● **Problem details**
Look below for the line with "[00:00:05.50]" and the line with "[00:00:07.60]". Copy exactly those two lines and every line between, but not the pictures.

● **Records shown**
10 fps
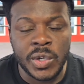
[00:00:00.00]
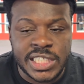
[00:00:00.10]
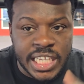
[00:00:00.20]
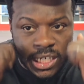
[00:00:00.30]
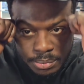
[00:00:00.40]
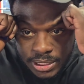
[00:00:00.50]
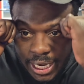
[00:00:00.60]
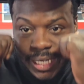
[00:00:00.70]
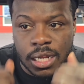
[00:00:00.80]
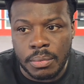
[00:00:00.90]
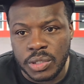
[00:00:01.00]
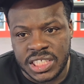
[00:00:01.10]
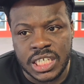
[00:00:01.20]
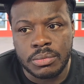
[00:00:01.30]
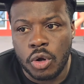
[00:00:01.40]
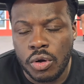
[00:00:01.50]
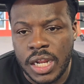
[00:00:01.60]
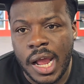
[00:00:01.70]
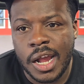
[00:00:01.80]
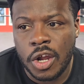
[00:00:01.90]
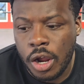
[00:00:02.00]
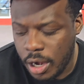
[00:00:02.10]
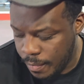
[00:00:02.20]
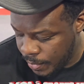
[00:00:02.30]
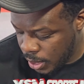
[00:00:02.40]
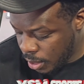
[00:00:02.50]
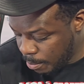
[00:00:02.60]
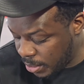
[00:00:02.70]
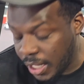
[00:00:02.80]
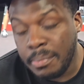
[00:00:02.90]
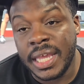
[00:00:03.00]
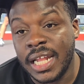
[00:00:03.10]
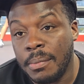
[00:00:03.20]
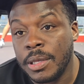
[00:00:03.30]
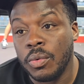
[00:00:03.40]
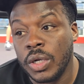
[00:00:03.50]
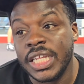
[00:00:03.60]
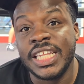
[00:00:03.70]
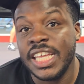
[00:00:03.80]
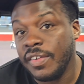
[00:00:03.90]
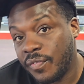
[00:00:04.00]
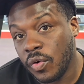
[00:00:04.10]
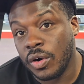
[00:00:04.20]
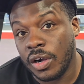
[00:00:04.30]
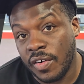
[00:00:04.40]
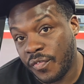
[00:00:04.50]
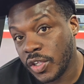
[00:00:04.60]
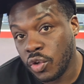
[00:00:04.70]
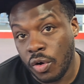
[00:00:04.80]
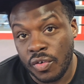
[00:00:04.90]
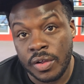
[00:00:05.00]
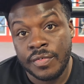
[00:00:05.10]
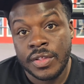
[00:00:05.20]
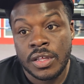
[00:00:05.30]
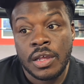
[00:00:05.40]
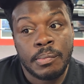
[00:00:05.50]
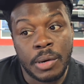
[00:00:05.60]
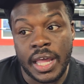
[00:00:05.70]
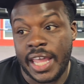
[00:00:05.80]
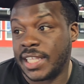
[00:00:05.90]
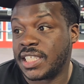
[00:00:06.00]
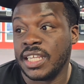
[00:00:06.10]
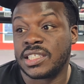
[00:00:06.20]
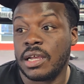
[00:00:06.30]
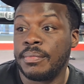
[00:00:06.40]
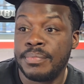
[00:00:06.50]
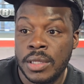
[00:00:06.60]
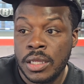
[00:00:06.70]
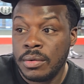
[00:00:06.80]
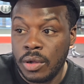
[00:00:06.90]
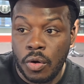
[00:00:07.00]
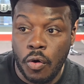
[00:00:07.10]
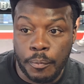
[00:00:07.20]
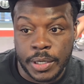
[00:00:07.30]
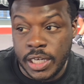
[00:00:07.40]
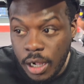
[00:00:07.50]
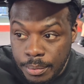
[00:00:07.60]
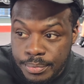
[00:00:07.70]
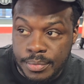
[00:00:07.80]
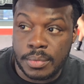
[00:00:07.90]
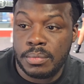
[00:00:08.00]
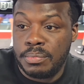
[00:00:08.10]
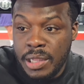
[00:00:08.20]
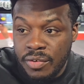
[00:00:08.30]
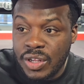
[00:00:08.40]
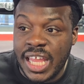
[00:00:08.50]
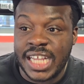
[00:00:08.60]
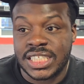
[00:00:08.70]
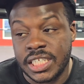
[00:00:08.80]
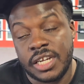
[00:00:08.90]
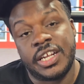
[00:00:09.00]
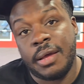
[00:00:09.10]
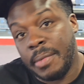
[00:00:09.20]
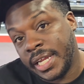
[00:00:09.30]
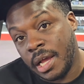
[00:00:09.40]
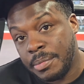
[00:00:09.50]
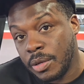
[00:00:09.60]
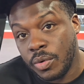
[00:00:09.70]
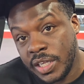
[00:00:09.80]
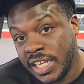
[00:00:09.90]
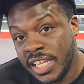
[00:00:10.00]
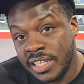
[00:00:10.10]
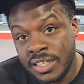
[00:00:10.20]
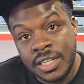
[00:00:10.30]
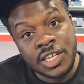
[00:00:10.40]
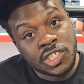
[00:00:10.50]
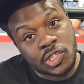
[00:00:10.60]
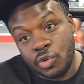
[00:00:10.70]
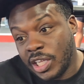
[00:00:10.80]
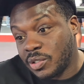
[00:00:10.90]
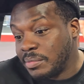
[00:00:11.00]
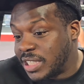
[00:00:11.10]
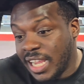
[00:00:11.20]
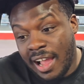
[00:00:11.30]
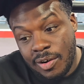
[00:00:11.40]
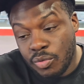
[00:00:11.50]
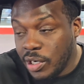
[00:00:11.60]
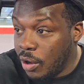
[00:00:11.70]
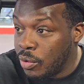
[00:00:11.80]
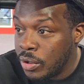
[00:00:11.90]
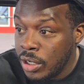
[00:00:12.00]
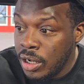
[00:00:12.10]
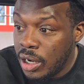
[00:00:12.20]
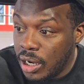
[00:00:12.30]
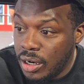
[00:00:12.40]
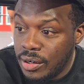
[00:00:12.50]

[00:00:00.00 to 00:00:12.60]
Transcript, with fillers: We seen him tighten up. We seen him go in the high guard. But that may not be what he need for a Fundora. But at the same time, opening up, being relaxed in there, that might not be what he need. So that's what I'm saying. I don't know.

● **Expected answer**
[00:00:05.50]
[00:00:05.60]
[00:00:05.70]
[00:00:05.80]
[00:00:05.90]
[00:00:06.00]
[00:00:06.10]
[00:00:06.20]
[00:00:06.30]
[00:00:06.40]
[00:00:06.50]
[00:00:06.60]
[00:00:06.70]
[00:00:06.80]
[00:00:06.90]
[00:00:07.00]
[00:00:07.10]
[00:00:07.20]
[00:00:07.30]
[00:00:07.40]
[00:00:07.50]
[00:00:07.60]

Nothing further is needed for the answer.